▶ _WHAT YOU HAVE TO DO_
Your reply should hold only the lines from the records below where "Transcript" occurs.

▶ _SUPPLIED MATERIAL_
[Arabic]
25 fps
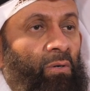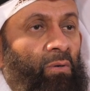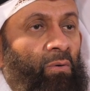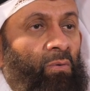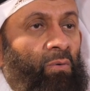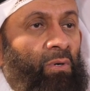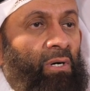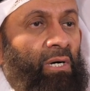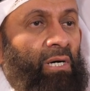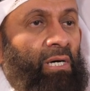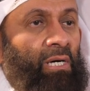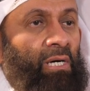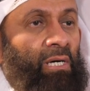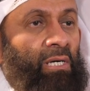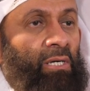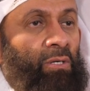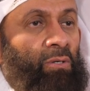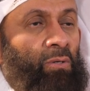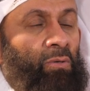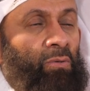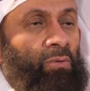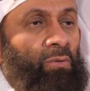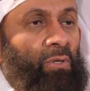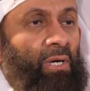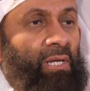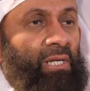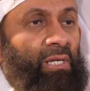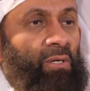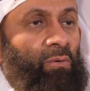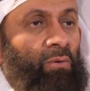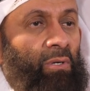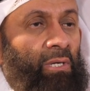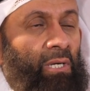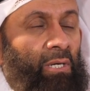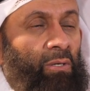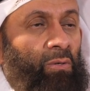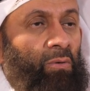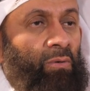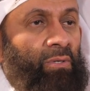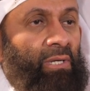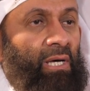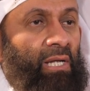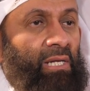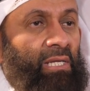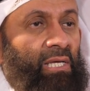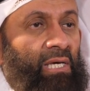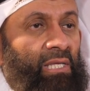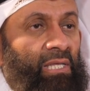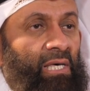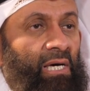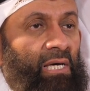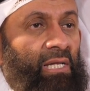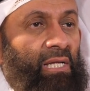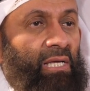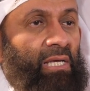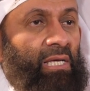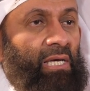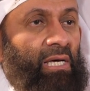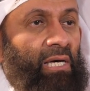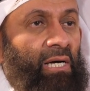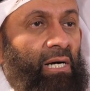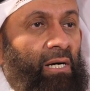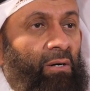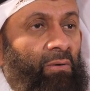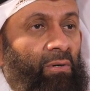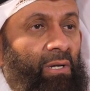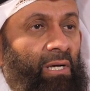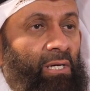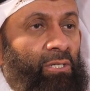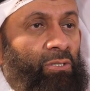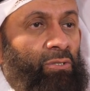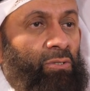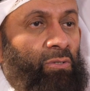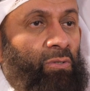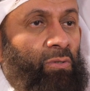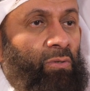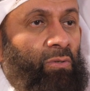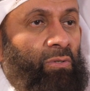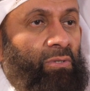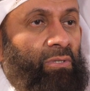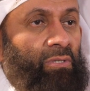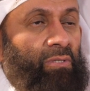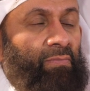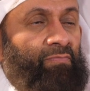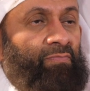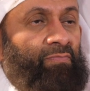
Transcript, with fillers: ويكونون ويكونان كذلك هؤلاء الشهود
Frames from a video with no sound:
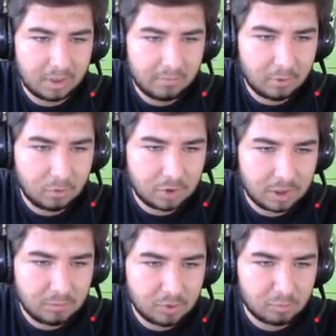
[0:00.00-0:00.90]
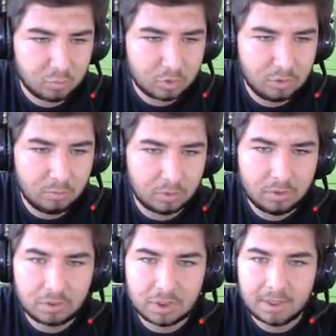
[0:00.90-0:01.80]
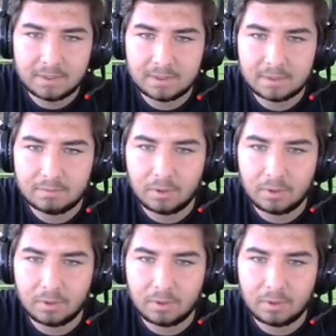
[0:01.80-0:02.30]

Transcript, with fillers: deve kuşlarımız mutlu mu? Chat.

▶ _EXERCISE OUTPUT_
Transcript, with fillers: ويكونون ويكونان كذلك هؤلاء الشهود
Transcript, with fillers: deve kuşlarımız mutlu mu? Chat.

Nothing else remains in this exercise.